§ **Try it**
Each record that follows goes into your reply unchanged; the pictures do not.

Collected data entries
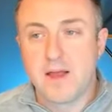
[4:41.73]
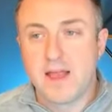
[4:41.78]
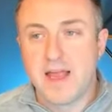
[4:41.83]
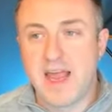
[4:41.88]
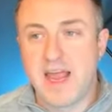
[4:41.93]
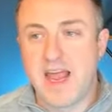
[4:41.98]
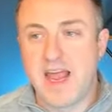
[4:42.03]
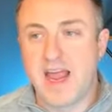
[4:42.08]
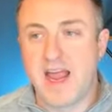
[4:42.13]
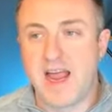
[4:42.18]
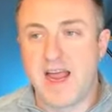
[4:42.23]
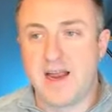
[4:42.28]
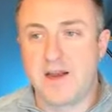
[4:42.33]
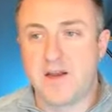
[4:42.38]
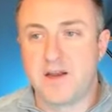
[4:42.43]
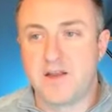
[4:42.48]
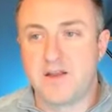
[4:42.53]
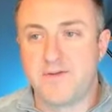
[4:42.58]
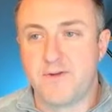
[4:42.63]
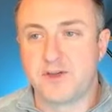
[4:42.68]

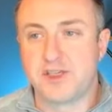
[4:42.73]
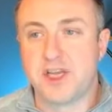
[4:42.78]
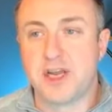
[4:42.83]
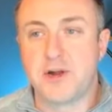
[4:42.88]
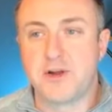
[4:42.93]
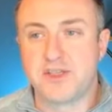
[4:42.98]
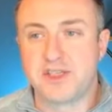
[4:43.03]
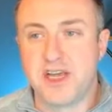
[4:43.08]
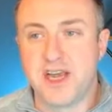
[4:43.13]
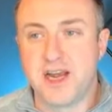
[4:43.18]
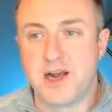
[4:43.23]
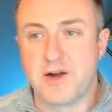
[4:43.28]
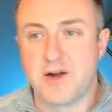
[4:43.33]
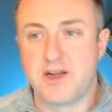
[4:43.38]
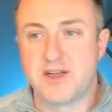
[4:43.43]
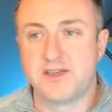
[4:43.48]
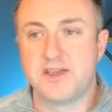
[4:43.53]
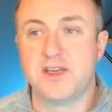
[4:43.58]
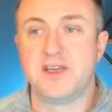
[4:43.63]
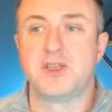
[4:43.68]
And the first thing you're going to see here
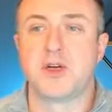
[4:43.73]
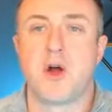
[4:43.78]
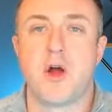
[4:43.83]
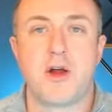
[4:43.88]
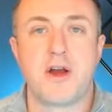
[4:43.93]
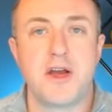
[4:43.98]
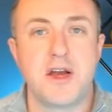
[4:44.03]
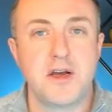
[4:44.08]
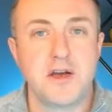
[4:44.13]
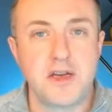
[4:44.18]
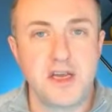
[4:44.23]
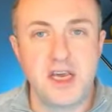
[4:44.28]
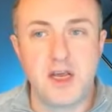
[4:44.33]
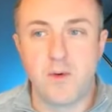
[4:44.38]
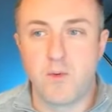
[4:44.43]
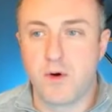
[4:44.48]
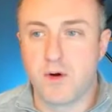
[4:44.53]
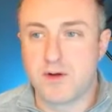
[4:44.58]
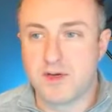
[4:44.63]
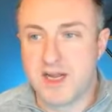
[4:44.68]
is the targeted
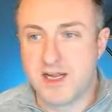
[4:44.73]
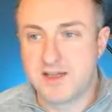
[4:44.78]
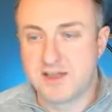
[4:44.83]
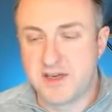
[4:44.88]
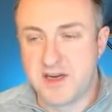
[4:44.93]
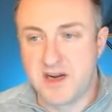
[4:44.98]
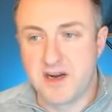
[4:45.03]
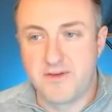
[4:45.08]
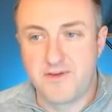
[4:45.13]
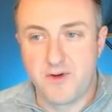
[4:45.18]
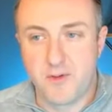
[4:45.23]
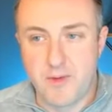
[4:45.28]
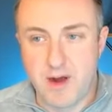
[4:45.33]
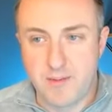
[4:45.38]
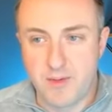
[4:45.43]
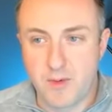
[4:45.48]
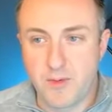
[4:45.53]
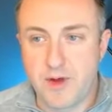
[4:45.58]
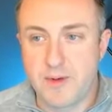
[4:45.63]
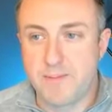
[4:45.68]
keyword density. And if you
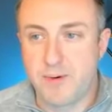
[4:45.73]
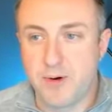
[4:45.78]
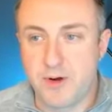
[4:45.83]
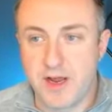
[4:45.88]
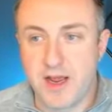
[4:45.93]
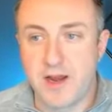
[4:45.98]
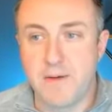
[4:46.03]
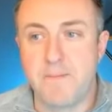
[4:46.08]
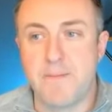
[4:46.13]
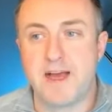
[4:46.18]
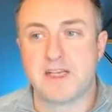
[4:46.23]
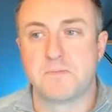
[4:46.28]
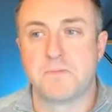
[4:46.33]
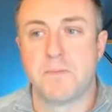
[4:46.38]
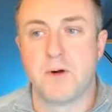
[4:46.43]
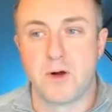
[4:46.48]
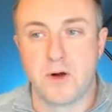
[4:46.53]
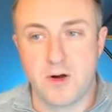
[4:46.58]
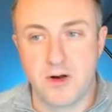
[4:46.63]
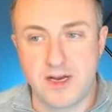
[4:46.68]
remember, we put in
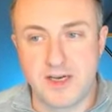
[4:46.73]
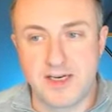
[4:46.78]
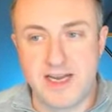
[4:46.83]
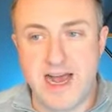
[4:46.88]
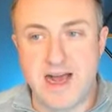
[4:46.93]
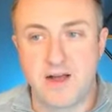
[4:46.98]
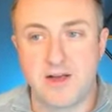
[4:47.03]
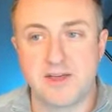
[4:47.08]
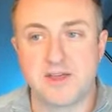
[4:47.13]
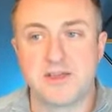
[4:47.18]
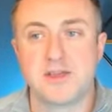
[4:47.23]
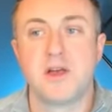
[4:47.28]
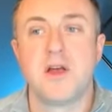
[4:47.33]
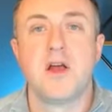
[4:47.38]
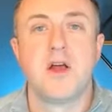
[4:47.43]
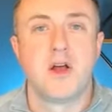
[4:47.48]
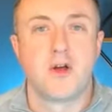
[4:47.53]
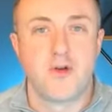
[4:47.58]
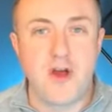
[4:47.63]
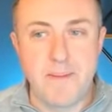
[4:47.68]
best burger in Dallas,
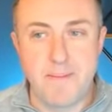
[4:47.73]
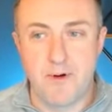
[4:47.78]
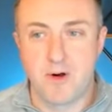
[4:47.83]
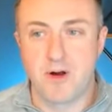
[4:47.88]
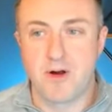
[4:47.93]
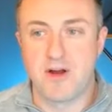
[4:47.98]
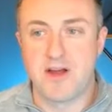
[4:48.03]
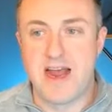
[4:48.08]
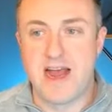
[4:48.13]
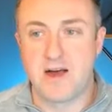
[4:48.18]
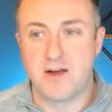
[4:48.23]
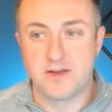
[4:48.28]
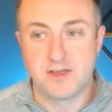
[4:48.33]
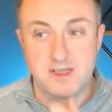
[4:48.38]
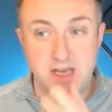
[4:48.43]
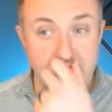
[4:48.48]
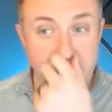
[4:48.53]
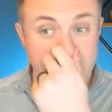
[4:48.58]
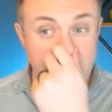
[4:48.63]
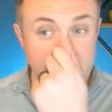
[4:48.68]
great burger in
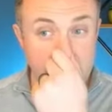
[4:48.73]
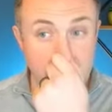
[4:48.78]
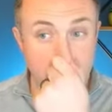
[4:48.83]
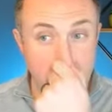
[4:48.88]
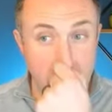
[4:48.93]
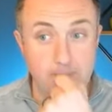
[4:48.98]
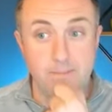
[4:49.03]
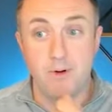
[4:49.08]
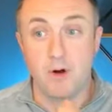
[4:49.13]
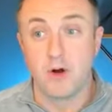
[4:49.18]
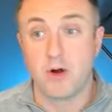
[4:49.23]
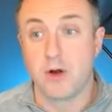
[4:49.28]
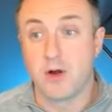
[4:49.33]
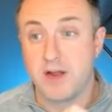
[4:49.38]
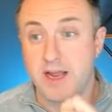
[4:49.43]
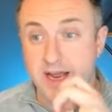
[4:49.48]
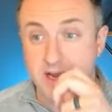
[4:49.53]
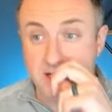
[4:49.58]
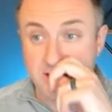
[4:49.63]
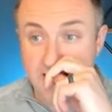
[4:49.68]
Dallas, and top
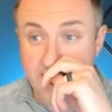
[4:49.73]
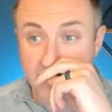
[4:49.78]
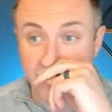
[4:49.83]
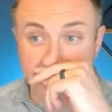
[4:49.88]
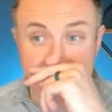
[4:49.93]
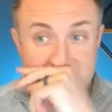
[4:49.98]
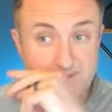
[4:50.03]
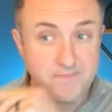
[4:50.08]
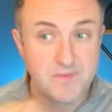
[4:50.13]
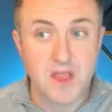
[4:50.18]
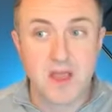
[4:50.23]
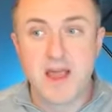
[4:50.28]
burger in Dallas.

§ **Solution to this task**
[4:41.73]
[4:41.78]
[4:41.83]
[4:41.88]
[4:41.93]
[4:41.98]
[4:42.03]
[4:42.08]
[4:42.13]
[4:42.18]
[4:42.23]
[4:42.28]
[4:42.33]
[4:42.38]
[4:42.43]
[4:42.48]
[4:42.53]
[4:42.58]
[4:42.63]
[4:42.68]

[4:42.73]
[4:42.78]
[4:42.83]
[4:42.88]
[4:42.93]
[4:42.98]
[4:43.03]
[4:43.08]
[4:43.13]
[4:43.18]
[4:43.23]
[4:43.28]
[4:43.33]
[4:43.38]
[4:43.43]
[4:43.48]
[4:43.53]
[4:43.58]
[4:43.63]
[4:43.68]
And the first thing you're going to see here
[4:43.73]
[4:43.78]
[4:43.83]
[4:43.88]
[4:43.93]
[4:43.98]
[4:44.03]
[4:44.08]
[4:44.13]
[4:44.18]
[4:44.23]
[4:44.28]
[4:44.33]
[4:44.38]
[4:44.43]
[4:44.48]
[4:44.53]
[4:44.58]
[4:44.63]
[4:44.68]
is the targeted
[4:44.73]
[4:44.78]
[4:44.83]
[4:44.88]
[4:44.93]
[4:44.98]
[4:45.03]
[4:45.08]
[4:45.13]
[4:45.18]
[4:45.23]
[4:45.28]
[4:45.33]
[4:45.38]
[4:45.43]
[4:45.48]
[4:45.53]
[4:45.58]
[4:45.63]
[4:45.68]
keyword density. And if you
[4:45.73]
[4:45.78]
[4:45.83]
[4:45.88]
[4:45.93]
[4:45.98]
[4:46.03]
[4:46.08]
[4:46.13]
[4:46.18]
[4:46.23]
[4:46.28]
[4:46.33]
[4:46.38]
[4:46.43]
[4:46.48]
[4:46.53]
[4:46.58]
[4:46.63]
[4:46.68]
remember, we put in
[4:46.73]
[4:46.78]
[4:46.83]
[4:46.88]
[4:46.93]
[4:46.98]
[4:47.03]
[4:47.08]
[4:47.13]
[4:47.18]
[4:47.23]
[4:47.28]
[4:47.33]
[4:47.38]
[4:47.43]
[4:47.48]
[4:47.53]
[4:47.58]
[4:47.63]
[4:47.68]
best burger in Dallas,
[4:47.73]
[4:47.78]
[4:47.83]
[4:47.88]
[4:47.93]
[4:47.98]
[4:48.03]
[4:48.08]
[4:48.13]
[4:48.18]
[4:48.23]
[4:48.28]
[4:48.33]
[4:48.38]
[4:48.43]
[4:48.48]
[4:48.53]
[4:48.58]
[4:48.63]
[4:48.68]
great burger in
[4:48.73]
[4:48.78]
[4:48.83]
[4:48.88]
[4:48.93]
[4:48.98]
[4:49.03]
[4:49.08]
[4:49.13]
[4:49.18]
[4:49.23]
[4:49.28]
[4:49.33]
[4:49.38]
[4:49.43]
[4:49.48]
[4:49.53]
[4:49.58]
[4:49.63]
[4:49.68]
Dallas, and top
[4:49.73]
[4:49.78]
[4:49.83]
[4:49.88]
[4:49.93]
[4:49.98]
[4:50.03]
[4:50.08]
[4:50.13]
[4:50.18]
[4:50.23]
[4:50.28]
burger in Dallas.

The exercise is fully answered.